L'Evento dell'Antropocene (original) (raw)

Antropocene. Fine, medium o sintomo dell'uomo? [XXII, 2016 (III)]

Fin dal suo esordio, il termine ‘Antropocene’ si è presentato come un ‘evento’ (secondo la definizione data da Christophe Bonneuil e Jean-Baptiste Fressoz nel loro L’Evénement Anthropocène. La Terre, l’histoire et nous, edito nel 2013 per i tipi Seuil), tanto nel senso di uno shock rispetto all’umanità, quanto per ciò che concerne le risposte provenienti da discipline anche molto distanti tra loro. Coniato dal Nobel per la chimica Paul Crutzen nel 2000, e indicante la supposta era geologica, successiva all’Olocene, in cui l’uomo sarebbe diventato il principale fattore di trasformazione delle condizioni ambientali terrestri, l’Antropocene ha conosciuto negli ultimi quindici anni un enorme successo anche nelle scienze sociali e in filosofia.

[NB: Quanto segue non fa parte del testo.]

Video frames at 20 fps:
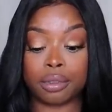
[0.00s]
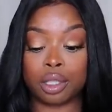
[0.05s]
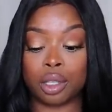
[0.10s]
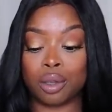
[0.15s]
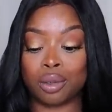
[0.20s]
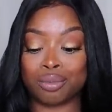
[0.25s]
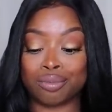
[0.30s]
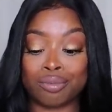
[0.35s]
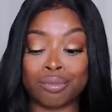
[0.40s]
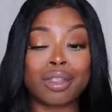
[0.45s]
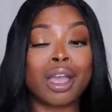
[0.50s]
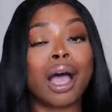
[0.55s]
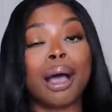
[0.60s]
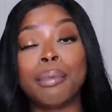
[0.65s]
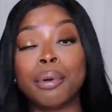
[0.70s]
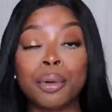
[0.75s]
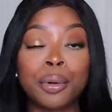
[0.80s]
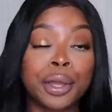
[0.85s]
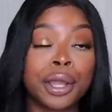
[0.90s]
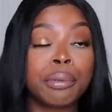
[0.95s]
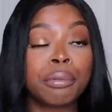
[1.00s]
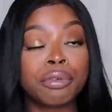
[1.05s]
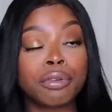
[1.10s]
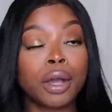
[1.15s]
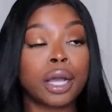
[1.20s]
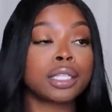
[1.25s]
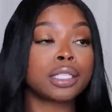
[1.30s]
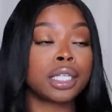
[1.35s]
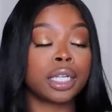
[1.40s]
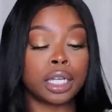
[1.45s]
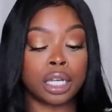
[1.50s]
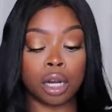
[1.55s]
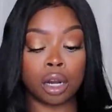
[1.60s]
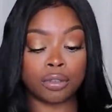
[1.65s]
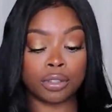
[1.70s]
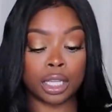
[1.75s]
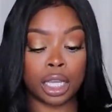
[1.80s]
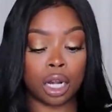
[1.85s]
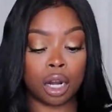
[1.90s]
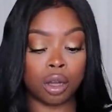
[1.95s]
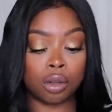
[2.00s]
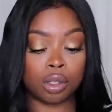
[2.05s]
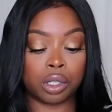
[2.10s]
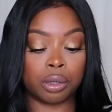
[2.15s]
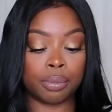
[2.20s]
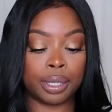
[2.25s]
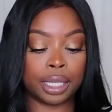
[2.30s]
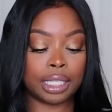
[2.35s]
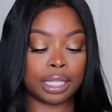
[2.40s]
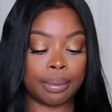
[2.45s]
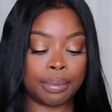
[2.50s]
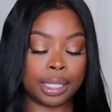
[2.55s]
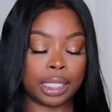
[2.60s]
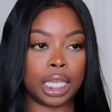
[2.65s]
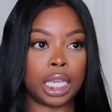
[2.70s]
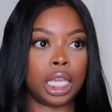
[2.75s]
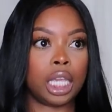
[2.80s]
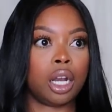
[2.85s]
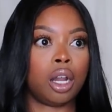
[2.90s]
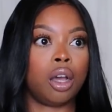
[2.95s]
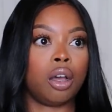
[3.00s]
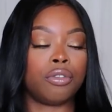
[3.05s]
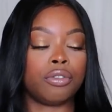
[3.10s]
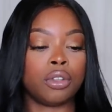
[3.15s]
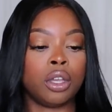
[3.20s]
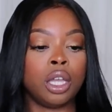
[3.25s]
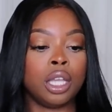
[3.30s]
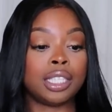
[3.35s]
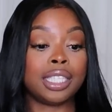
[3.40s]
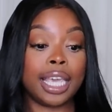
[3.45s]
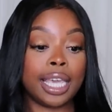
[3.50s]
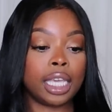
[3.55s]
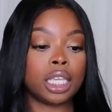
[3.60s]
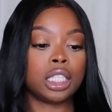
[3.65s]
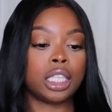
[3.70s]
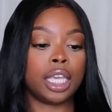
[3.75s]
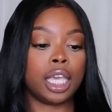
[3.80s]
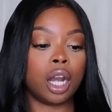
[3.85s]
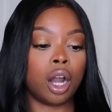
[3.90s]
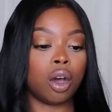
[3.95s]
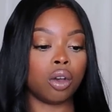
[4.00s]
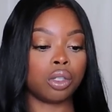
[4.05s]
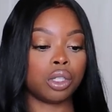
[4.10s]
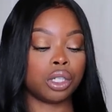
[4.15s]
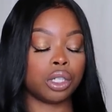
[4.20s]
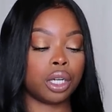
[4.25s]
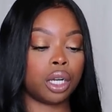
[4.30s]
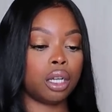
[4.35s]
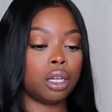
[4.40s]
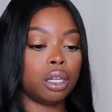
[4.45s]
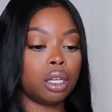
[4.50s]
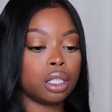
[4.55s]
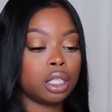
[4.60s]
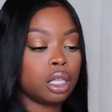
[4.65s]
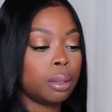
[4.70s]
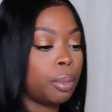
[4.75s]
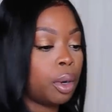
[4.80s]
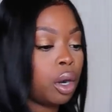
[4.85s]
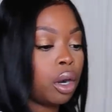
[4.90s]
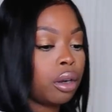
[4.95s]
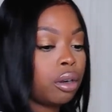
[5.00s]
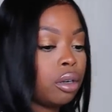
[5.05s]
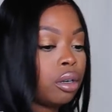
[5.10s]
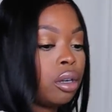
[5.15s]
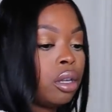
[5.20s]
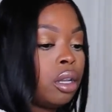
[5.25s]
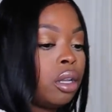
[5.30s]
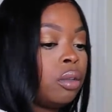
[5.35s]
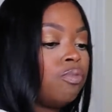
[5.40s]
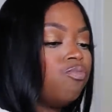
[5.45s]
So I'm gonna wear it before I send it off to get altered, because I'm gonna take it off take it to get altered uh tomorrow.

Se lo strato più superficiale del suo significato è direttamente connesso con il cambiamento climatico indotto dall’industrializzazione, le questioni soggiacenti riguardano, infatti, diversi nodi problematici su cui si è retta e continua a reggersi l’attitudine del pensiero occidentale, nonostante le scosse telluriche ricevute almeno da Nietzsche in poi: in primis l’opposizione tra natura e cultura e, come in un effetto a valanga, l’antropocentrismo, l’etnocentrismo, l’androcentrismo, il prometeismo, la razionalità illuministica, la stessa idea di telos e di storia universale nei suoi rapporti intrinseci con il Neolitico. In ultimo, ciò a cui l’Antropocene sembra chiamare, dagli scienziati naturali fino ai filosofi, agli economisti e alla politica, è la possibilità/necessità di pensare il futuro in quanto tale.